Теперь, когда я вспоминаю ту жизнь, то наше мимолетное сиденье у заиндевевшего окошка, мне кажется, что и я не понимал хорошенько ее забот и нужды, и она не понимала моей беззаботности и беспечальности.
Жизнь ее уж закатывалась, уж невелика была ее дорога в бесконечные потемки, из которых я, наоборот, высвобождался с каждым шагом. Мы хоть и сидели рядом, чувствуя тепло и любовь друг друга, но уж вроде как и не рядом. Хотя у меня и в помыслах не было, что когда-нибудь потеряю ее, что она смертна, как все. Но вот, дело оказалось куда сложнее. Она, оказывается, не умерла, а просто ее не видно. Я все время чувствую, что она совсем близко, где-то тут рядом, и говорит мне негромко:
— Не бойся, не бойся, с тобой я, с тобой…
Как это понять, не знаю. Может быть, тут и нет ничего загадочного, просто я думаю все время о ней.
2
Лыжи поскрипывали о наст, не оставляя за собой следов. Бабушка послала меня за сосновыми шишками, их принимали на семена и платили сколько-то денег за килограмм.
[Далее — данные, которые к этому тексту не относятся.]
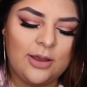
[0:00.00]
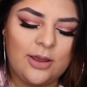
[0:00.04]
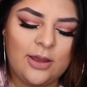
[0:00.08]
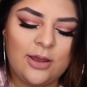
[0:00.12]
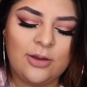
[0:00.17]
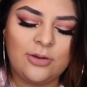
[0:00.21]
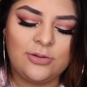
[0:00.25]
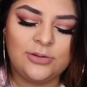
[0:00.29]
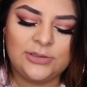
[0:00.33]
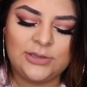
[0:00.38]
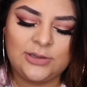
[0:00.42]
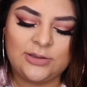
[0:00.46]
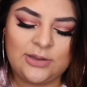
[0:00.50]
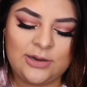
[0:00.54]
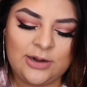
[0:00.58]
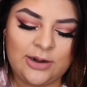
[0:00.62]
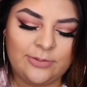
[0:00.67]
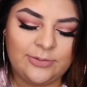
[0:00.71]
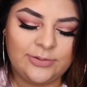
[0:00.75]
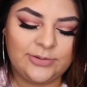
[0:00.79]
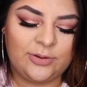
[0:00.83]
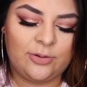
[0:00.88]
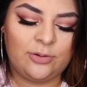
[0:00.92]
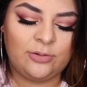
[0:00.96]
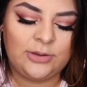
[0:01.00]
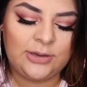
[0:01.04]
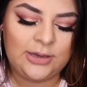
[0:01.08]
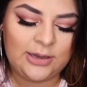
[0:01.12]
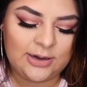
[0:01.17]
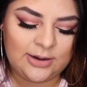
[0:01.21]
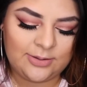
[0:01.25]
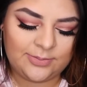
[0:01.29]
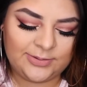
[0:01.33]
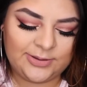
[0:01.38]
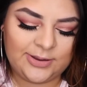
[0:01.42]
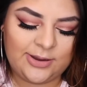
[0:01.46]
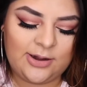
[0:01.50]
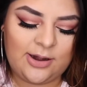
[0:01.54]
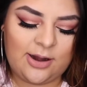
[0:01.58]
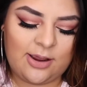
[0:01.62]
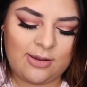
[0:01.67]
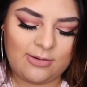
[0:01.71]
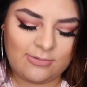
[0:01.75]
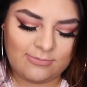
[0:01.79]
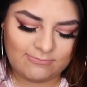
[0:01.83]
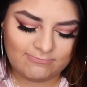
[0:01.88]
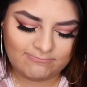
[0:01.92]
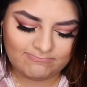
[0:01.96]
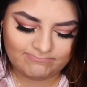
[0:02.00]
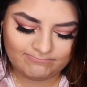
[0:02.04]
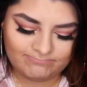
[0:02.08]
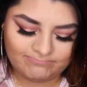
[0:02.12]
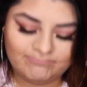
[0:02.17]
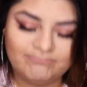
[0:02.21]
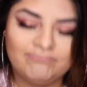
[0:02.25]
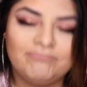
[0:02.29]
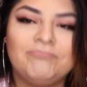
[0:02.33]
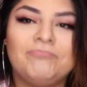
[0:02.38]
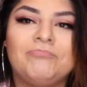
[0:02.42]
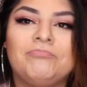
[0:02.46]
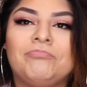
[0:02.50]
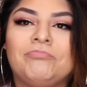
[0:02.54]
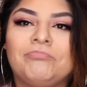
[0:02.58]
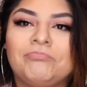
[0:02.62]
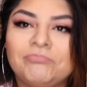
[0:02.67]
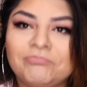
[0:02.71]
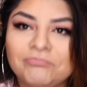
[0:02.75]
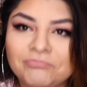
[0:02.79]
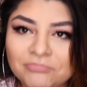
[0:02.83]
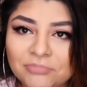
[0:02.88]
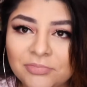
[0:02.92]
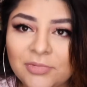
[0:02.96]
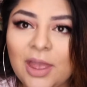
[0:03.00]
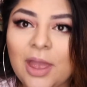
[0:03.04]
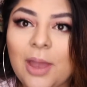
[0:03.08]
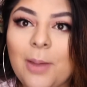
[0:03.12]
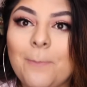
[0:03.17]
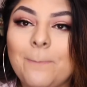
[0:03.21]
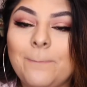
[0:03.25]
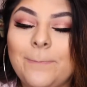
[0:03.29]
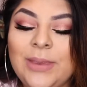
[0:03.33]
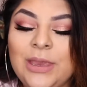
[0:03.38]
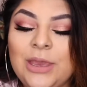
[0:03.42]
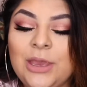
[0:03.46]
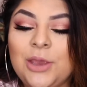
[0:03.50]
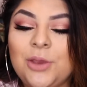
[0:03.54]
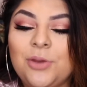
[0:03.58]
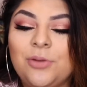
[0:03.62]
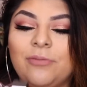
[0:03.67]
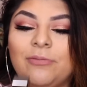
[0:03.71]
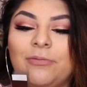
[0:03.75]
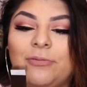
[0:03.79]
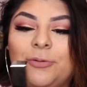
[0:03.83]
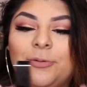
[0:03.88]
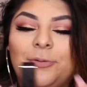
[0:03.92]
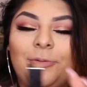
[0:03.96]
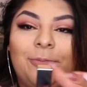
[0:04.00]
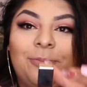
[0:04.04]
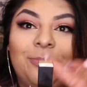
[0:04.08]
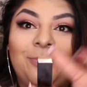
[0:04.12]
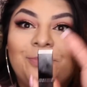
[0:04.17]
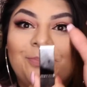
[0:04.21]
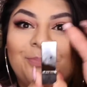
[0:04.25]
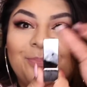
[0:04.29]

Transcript: Oh, so then I was holding it upside down. Beautiful.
Я шел по краю занесенного снегом луга, радуясь удивительной легкости и веселой невесомости своего тела, тишине и солнцу, в лучах которого снег ярко блестел и сыпал в глаза разноцветными искрами. От елок протянулись густые синеватые тени, четкие и чистые. Я пересекал их, и тени ложились на мое лицо, я чувствовал их сумрачную прохладу. А снег все поскрипывал под моими шагами.
Потом я остановился, и все затихло, притаилось: и деревья стояли тихо, и тихо парило надо мной голубое небо, и снег не поскрипывал, не шуршал, как прежде. Я тоже затаился, придержал дыхание, чтобы стать тише природы, и, кажется, на секунду мне это удалось. Я услышал стук дятла где-то далеко в лесу, и шорох коры на старой сосне, по которой взметнулась белка, и даже как о мою щеку шуршал ветерок, сдувая солнечные пылинки. Я стоял и думал, откуда же эта легкость и веселье во мне? Может быть, оттого, что я пока еще в самом начале той удивительной дороги, что называется жизнью, и ее надо всю пройти?